**Task goal:** Every record should be copied exactly, except that pictures are to be omitted.

**Dataset extract:**
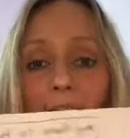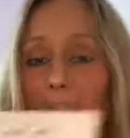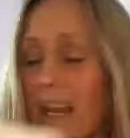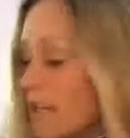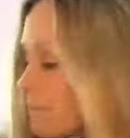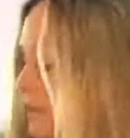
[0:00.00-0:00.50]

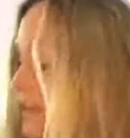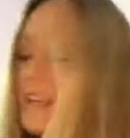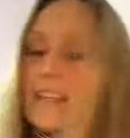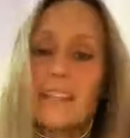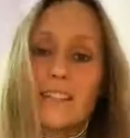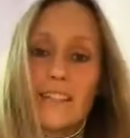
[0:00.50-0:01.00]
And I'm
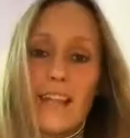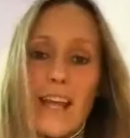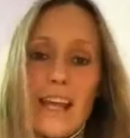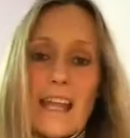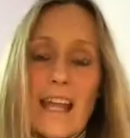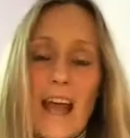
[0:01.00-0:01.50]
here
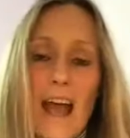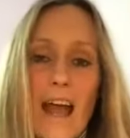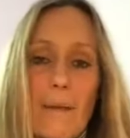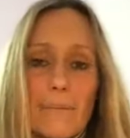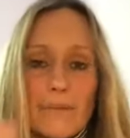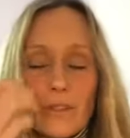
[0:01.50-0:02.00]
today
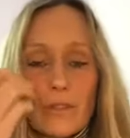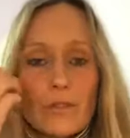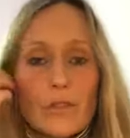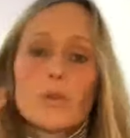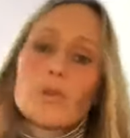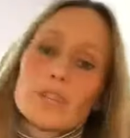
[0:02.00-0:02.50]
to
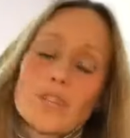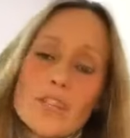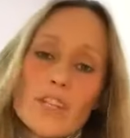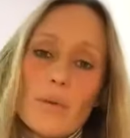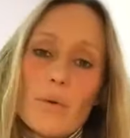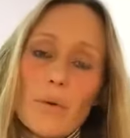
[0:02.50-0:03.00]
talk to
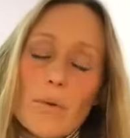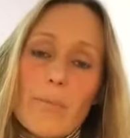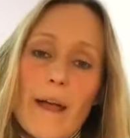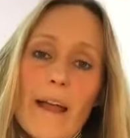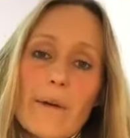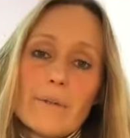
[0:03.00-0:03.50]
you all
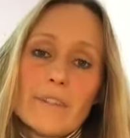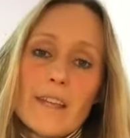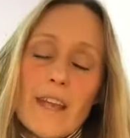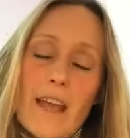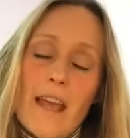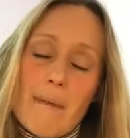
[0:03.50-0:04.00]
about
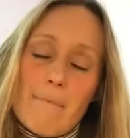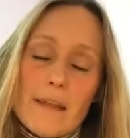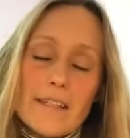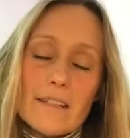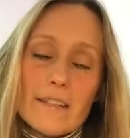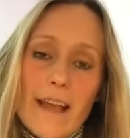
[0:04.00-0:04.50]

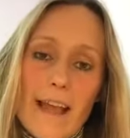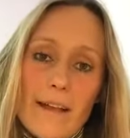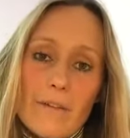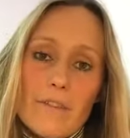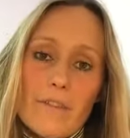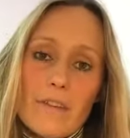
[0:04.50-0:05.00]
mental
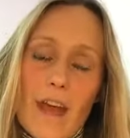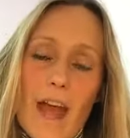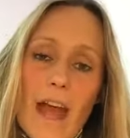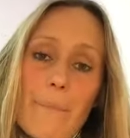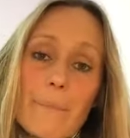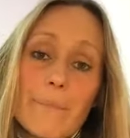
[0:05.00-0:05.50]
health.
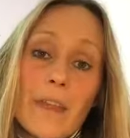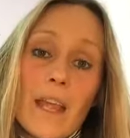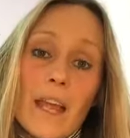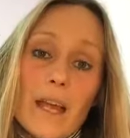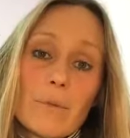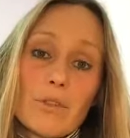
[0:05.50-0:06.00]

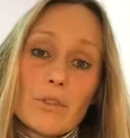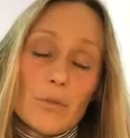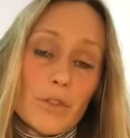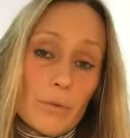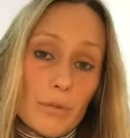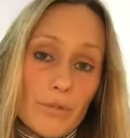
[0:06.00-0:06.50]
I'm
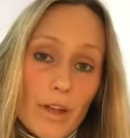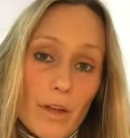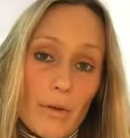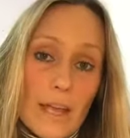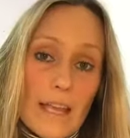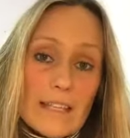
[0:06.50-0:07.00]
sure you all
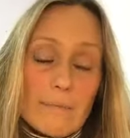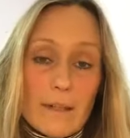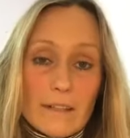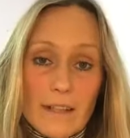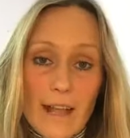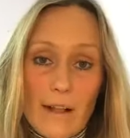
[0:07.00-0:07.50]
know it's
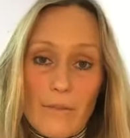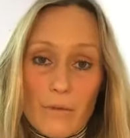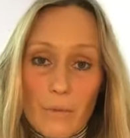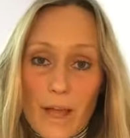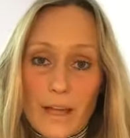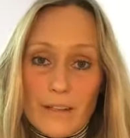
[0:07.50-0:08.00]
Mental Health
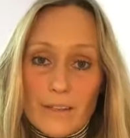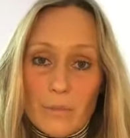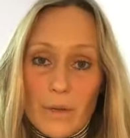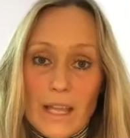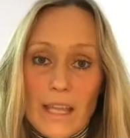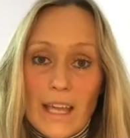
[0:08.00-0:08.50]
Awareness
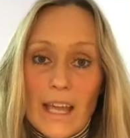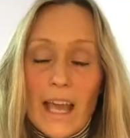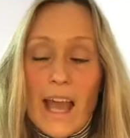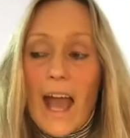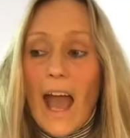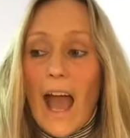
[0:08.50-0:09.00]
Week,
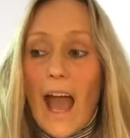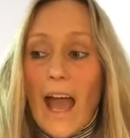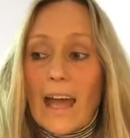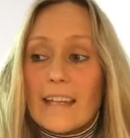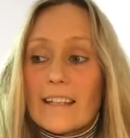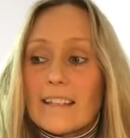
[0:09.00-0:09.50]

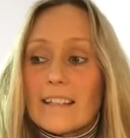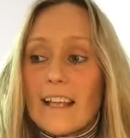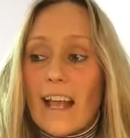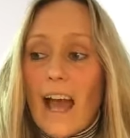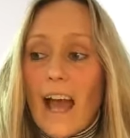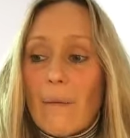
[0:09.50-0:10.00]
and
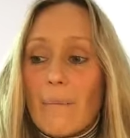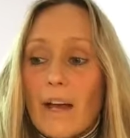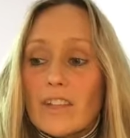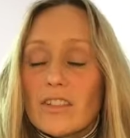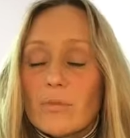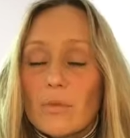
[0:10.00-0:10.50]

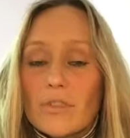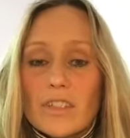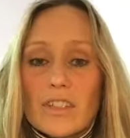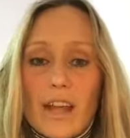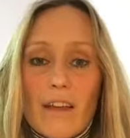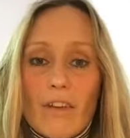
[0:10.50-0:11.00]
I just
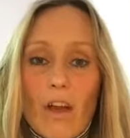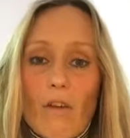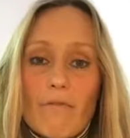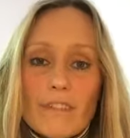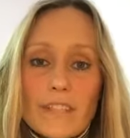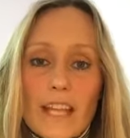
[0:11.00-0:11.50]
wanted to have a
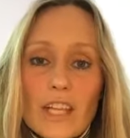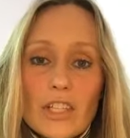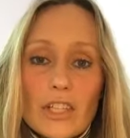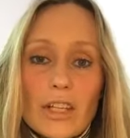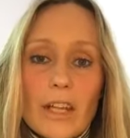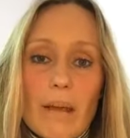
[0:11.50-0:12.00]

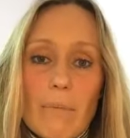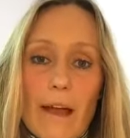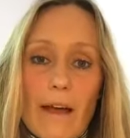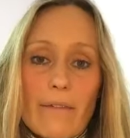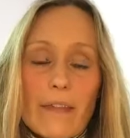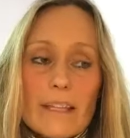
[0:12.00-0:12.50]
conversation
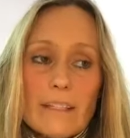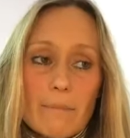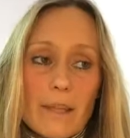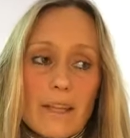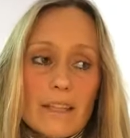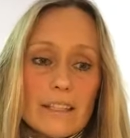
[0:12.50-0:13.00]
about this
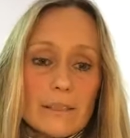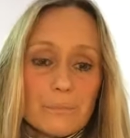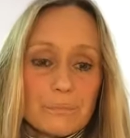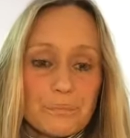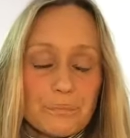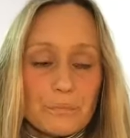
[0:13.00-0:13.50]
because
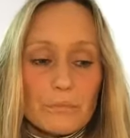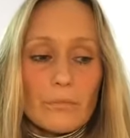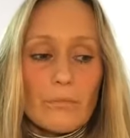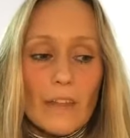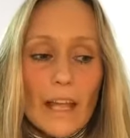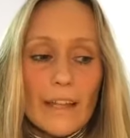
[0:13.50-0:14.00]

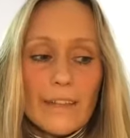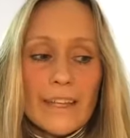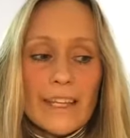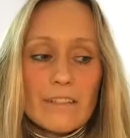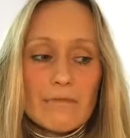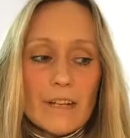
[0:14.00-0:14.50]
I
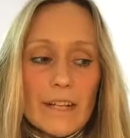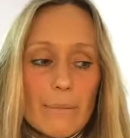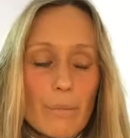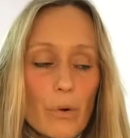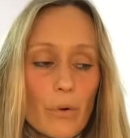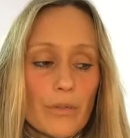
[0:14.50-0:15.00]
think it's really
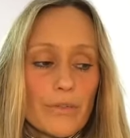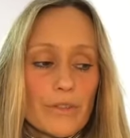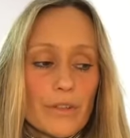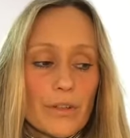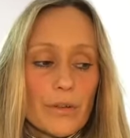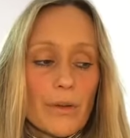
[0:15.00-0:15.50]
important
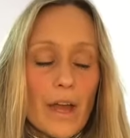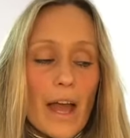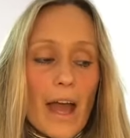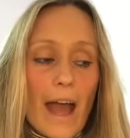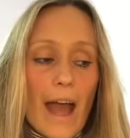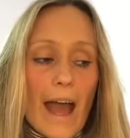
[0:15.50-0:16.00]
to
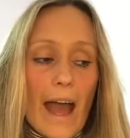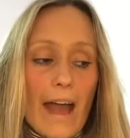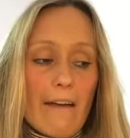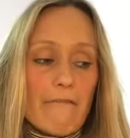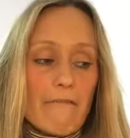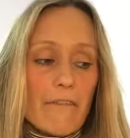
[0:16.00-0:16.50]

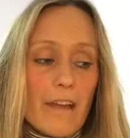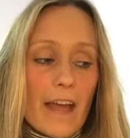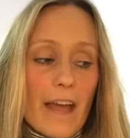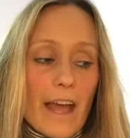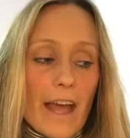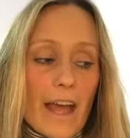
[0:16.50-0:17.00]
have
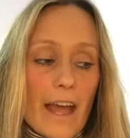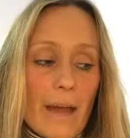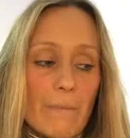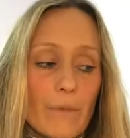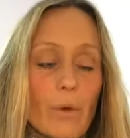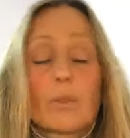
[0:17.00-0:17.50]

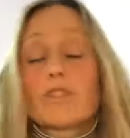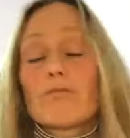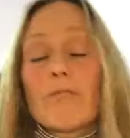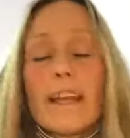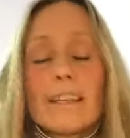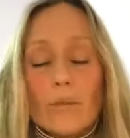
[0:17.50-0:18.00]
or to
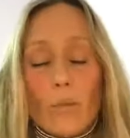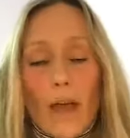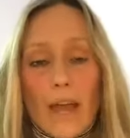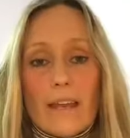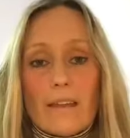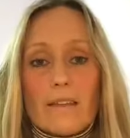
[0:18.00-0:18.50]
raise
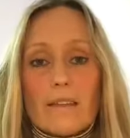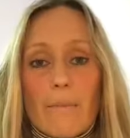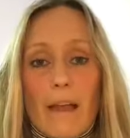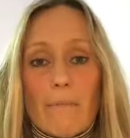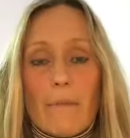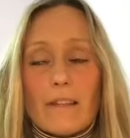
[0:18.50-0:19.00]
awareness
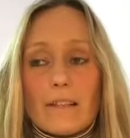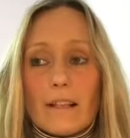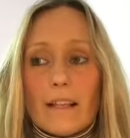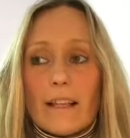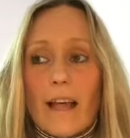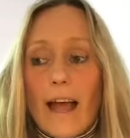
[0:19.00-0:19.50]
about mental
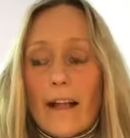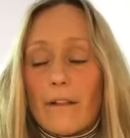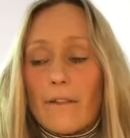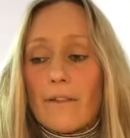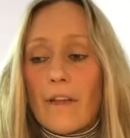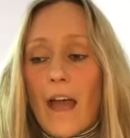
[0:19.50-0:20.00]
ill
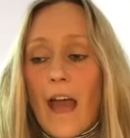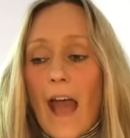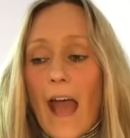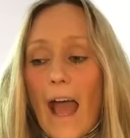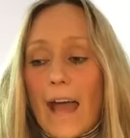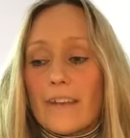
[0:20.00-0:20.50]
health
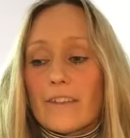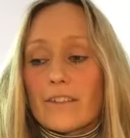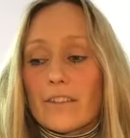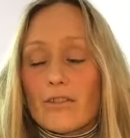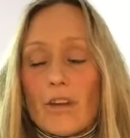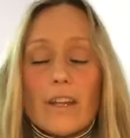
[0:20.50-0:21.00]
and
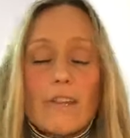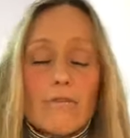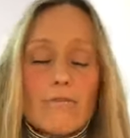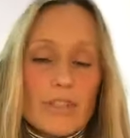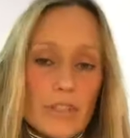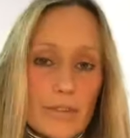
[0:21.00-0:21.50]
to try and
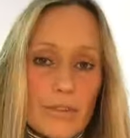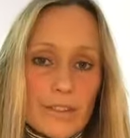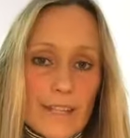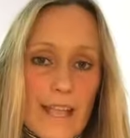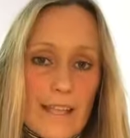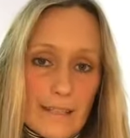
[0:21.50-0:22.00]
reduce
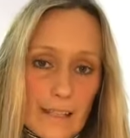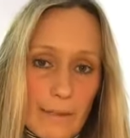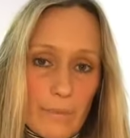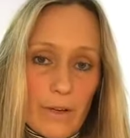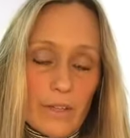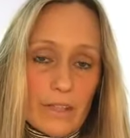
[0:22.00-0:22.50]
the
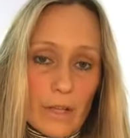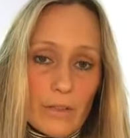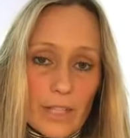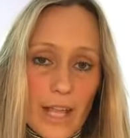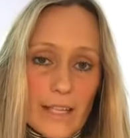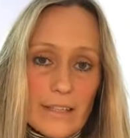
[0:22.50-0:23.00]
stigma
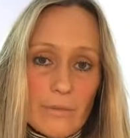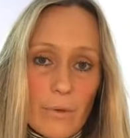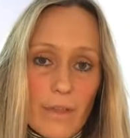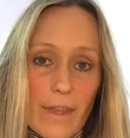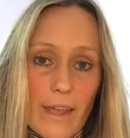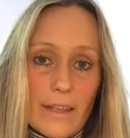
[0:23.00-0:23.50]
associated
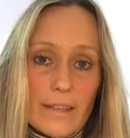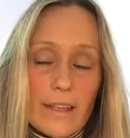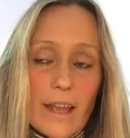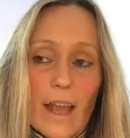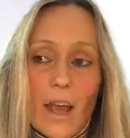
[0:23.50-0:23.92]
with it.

**Completed exercise:**
[0:00.00-0:00.50]

[0:00.50-0:01.00]
And I'm
[0:01.00-0:01.50]
here
[0:01.50-0:02.00]
today
[0:02.00-0:02.50]
to
[0:02.50-0:03.00]
talk to
[0:03.00-0:03.50]
you all
[0:03.50-0:04.00]
about
[0:04.00-0:04.50]

[0:04.50-0:05.00]
mental
[0:05.00-0:05.50]
health.
[0:05.50-0:06.00]

[0:06.00-0:06.50]
I'm
[0:06.50-0:07.00]
sure you all
[0:07.00-0:07.50]
know it's
[0:07.50-0:08.00]
Mental Health
[0:08.00-0:08.50]
Awareness
[0:08.50-0:09.00]
Week,
[0:09.00-0:09.50]

[0:09.50-0:10.00]
and
[0:10.00-0:10.50]

[0:10.50-0:11.00]
I just
[0:11.00-0:11.50]
wanted to have a
[0:11.50-0:12.00]

[0:12.00-0:12.50]
conversation
[0:12.50-0:13.00]
about this
[0:13.00-0:13.50]
because
[0:13.50-0:14.00]

[0:14.00-0:14.50]
I
[0:14.50-0:15.00]
think it's really
[0:15.00-0:15.50]
important
[0:15.50-0:16.00]
to
[0:16.00-0:16.50]

[0:16.50-0:17.00]
have
[0:17.00-0:17.50]

[0:17.50-0:18.00]
or to
[0:18.00-0:18.50]
raise
[0:18.50-0:19.00]
awareness
[0:19.00-0:19.50]
about mental
[0:19.50-0:20.00]
ill
[0:20.00-0:20.50]
health
[0:20.50-0:21.00]
and
[0:21.00-0:21.50]
to try and
[0:21.50-0:22.00]
reduce
[0:22.00-0:22.50]
the
[0:22.50-0:23.00]
stigma
[0:23.00-0:23.50]
associated
[0:23.50-0:23.92]
with it.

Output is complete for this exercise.